INPUT RECORDS:
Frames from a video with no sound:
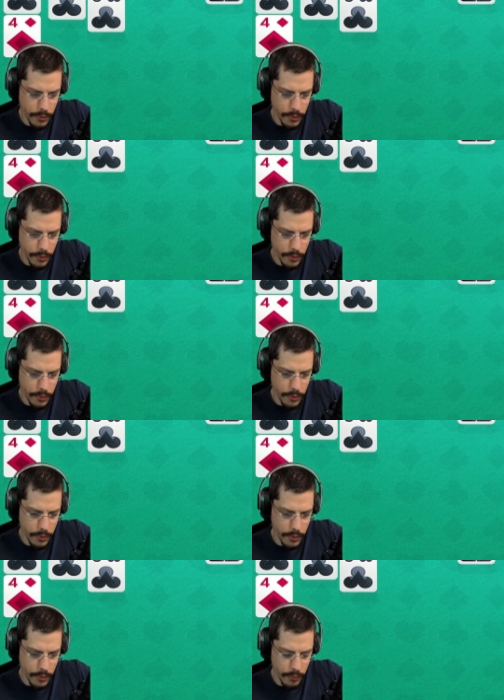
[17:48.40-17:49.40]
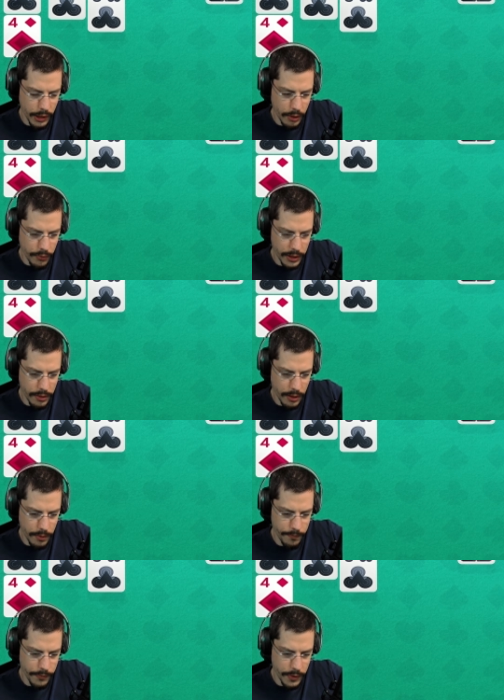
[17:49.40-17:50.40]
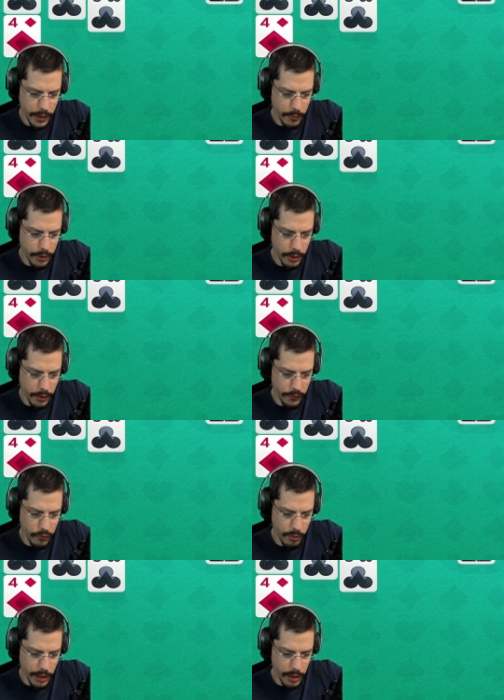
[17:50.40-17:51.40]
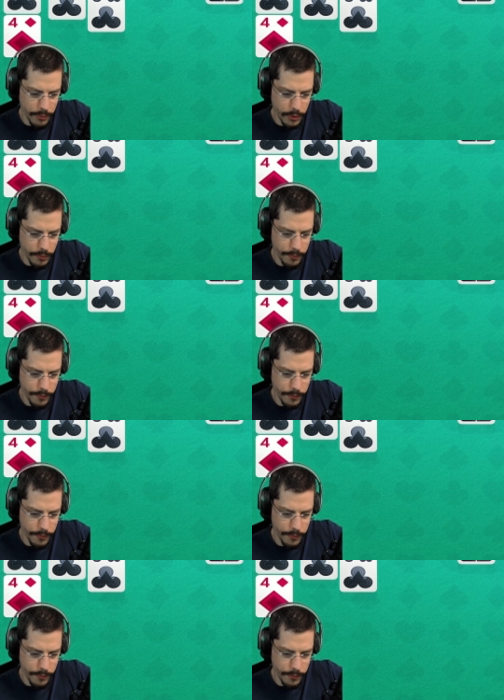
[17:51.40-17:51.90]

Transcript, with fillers: We need a red 10. That would extremely help now.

YOUR INSTRUCTIONS: All lines of the listing must be given again exactly, excluding the pictures.

OUTPUT OF THE EXERCISE:
Frames from a video with no sound:
[17:48.40-17:49.40]
[17:49.40-17:50.40]
[17:50.40-17:51.40]
[17:51.40-17:51.90]

Transcript, with fillers: We need a red 10. That would extremely help now.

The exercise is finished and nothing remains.